● What the exercise asks
What you return must match the data below exactly, minus any pictures.

━━━ Excerpted records

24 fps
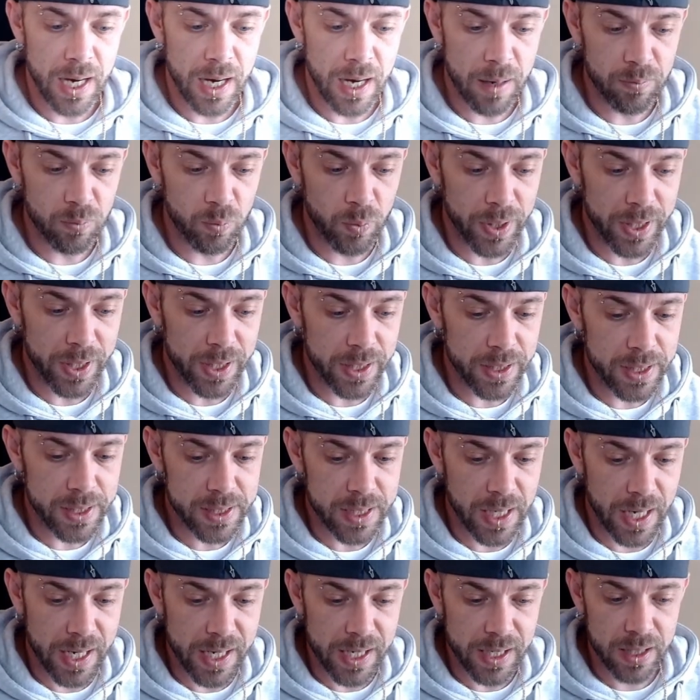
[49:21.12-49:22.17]
we're going to
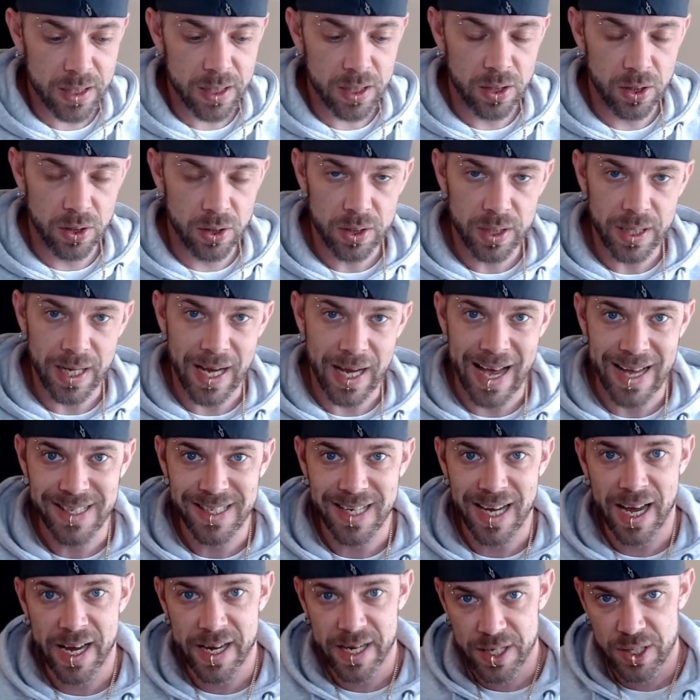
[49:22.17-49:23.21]
take a look at
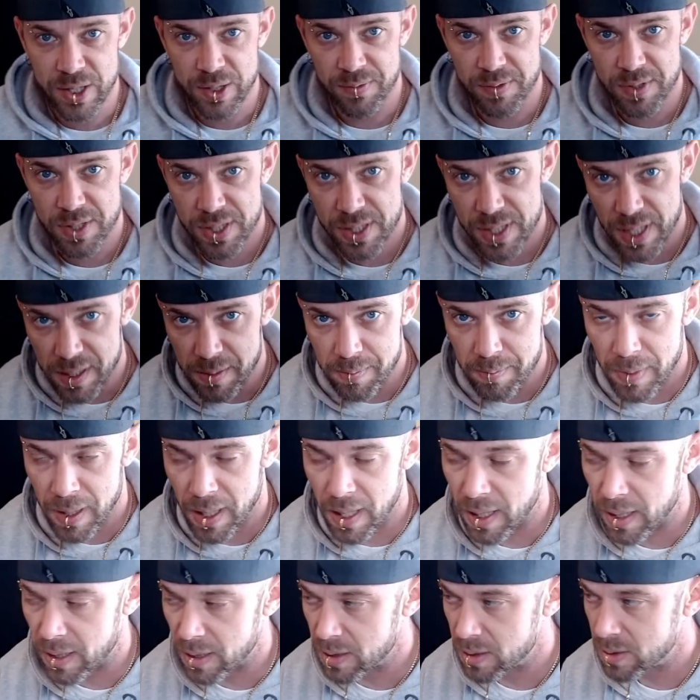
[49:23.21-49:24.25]
Age of
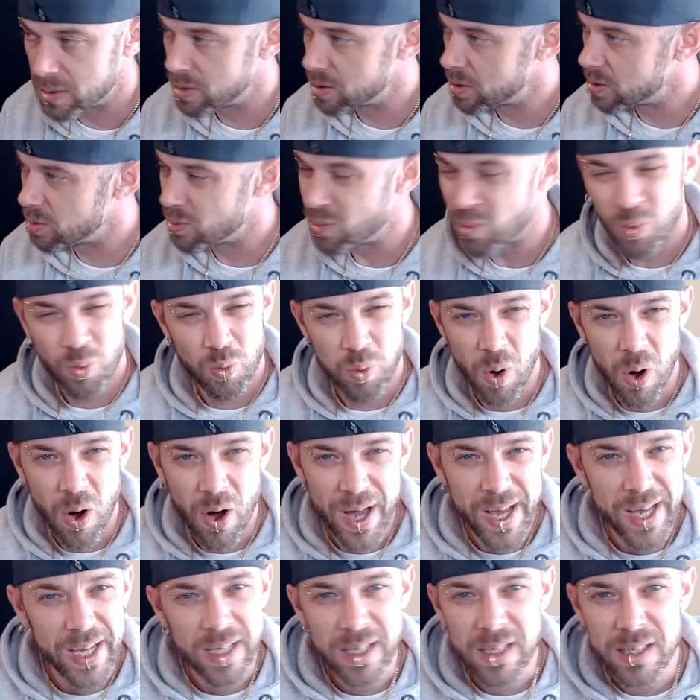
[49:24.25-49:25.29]
Sigmar.
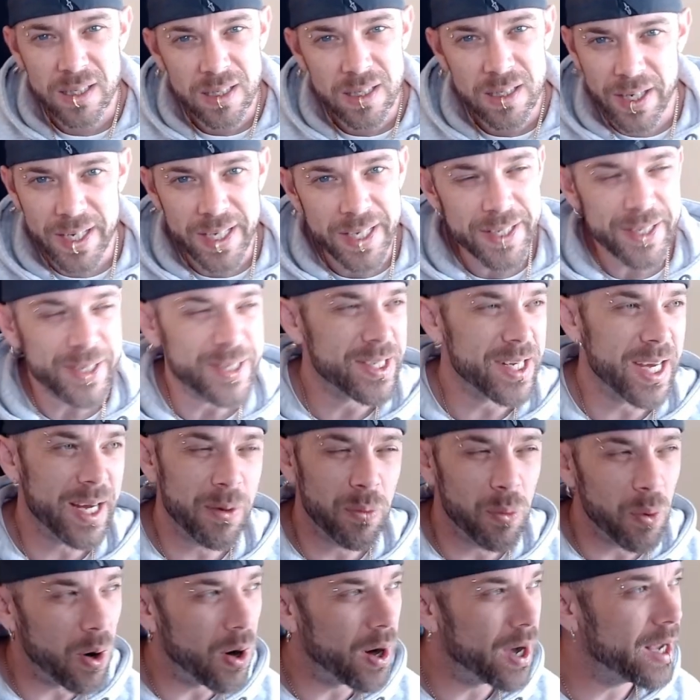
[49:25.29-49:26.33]
Why? I hear you say,
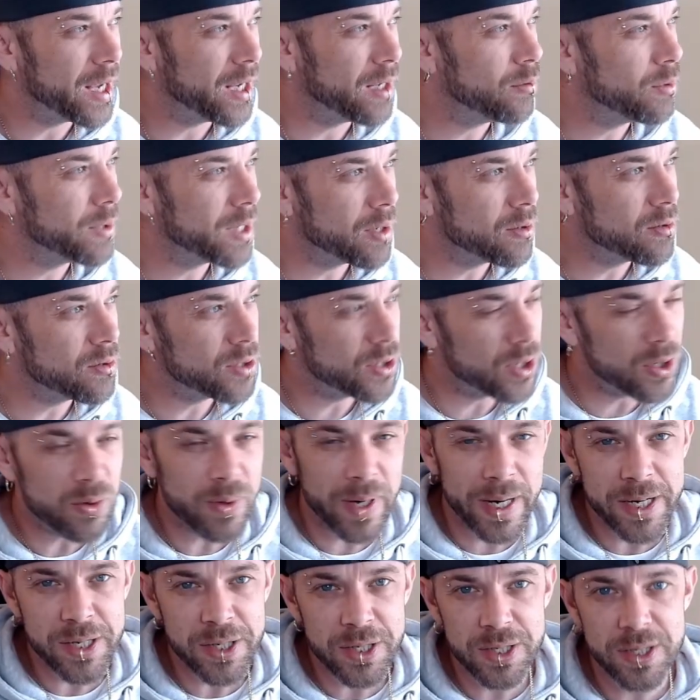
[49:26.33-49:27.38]
why? We don't do
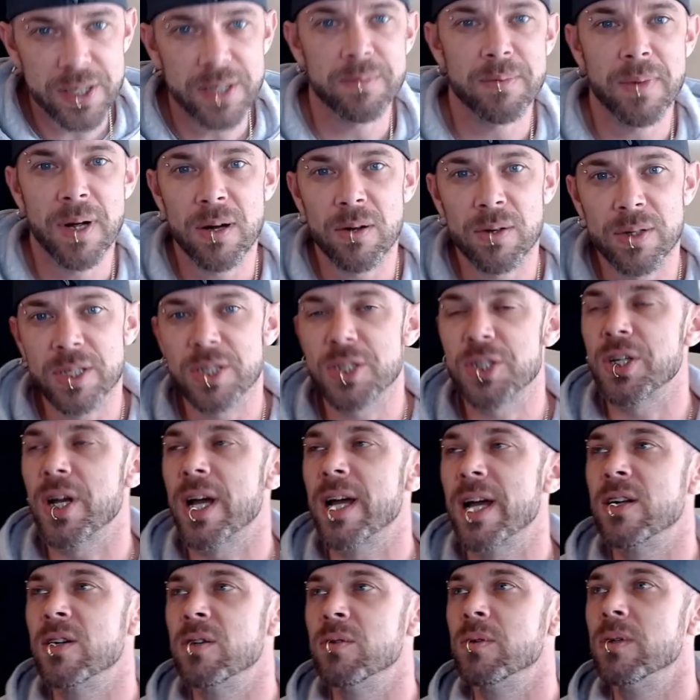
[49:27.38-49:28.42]
Age of Sigmar on this
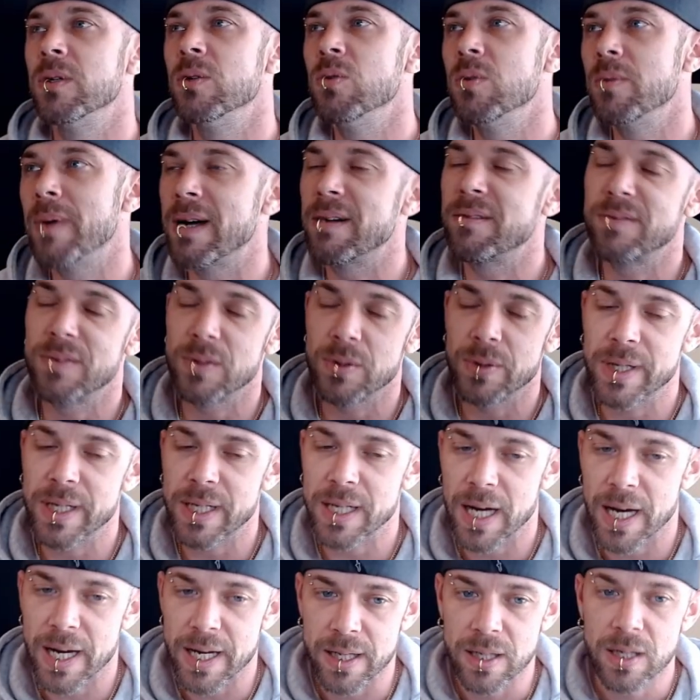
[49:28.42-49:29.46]
channel. We're all about
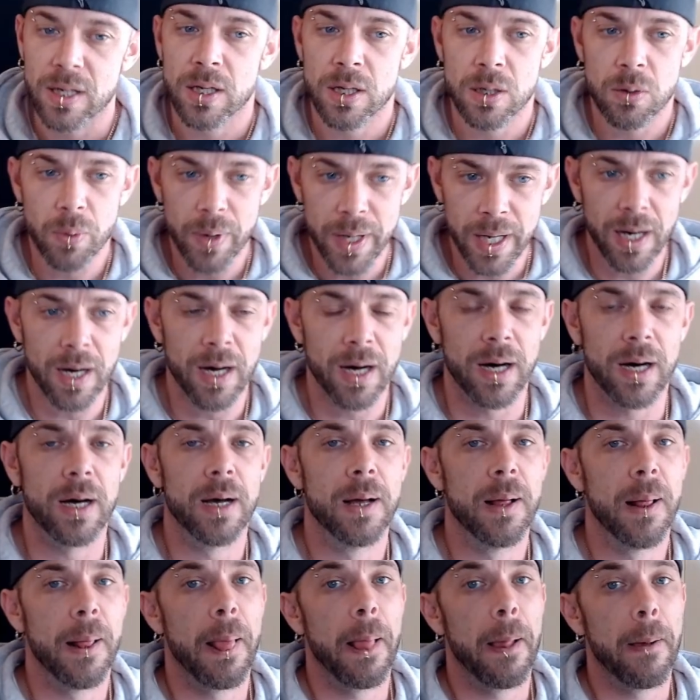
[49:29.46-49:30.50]
40k. We are.
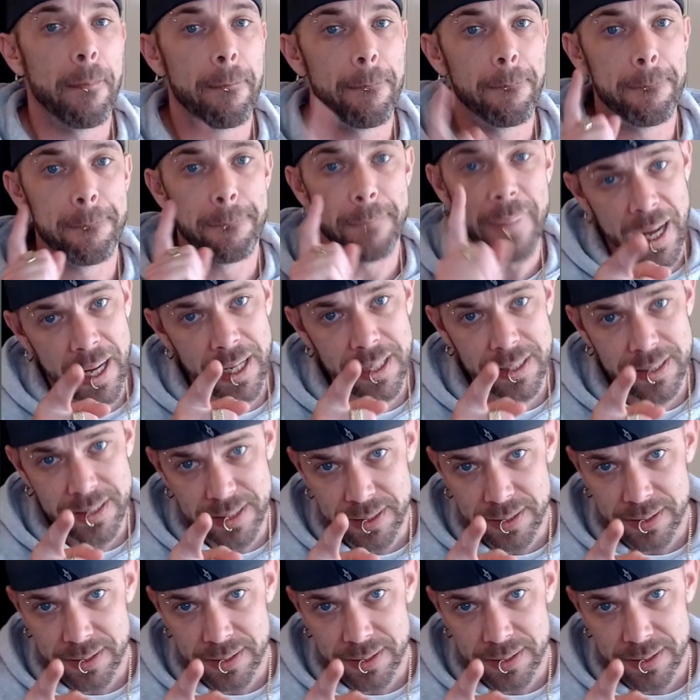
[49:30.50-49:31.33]
But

━━━━━━

● Response area
24 fps
[49:21.12-49:22.17]
we're going to
[49:22.17-49:23.21]
take a look at
[49:23.21-49:24.25]
Age of
[49:24.25-49:25.29]
Sigmar.
[49:25.29-49:26.33]
Why? I hear you say,
[49:26.33-49:27.38]
why? We don't do
[49:27.38-49:28.42]
Age of Sigmar on this
[49:28.42-49:29.46]
channel. We're all about
[49:29.46-49:30.50]
40k. We are.
[49:30.50-49:31.33]
But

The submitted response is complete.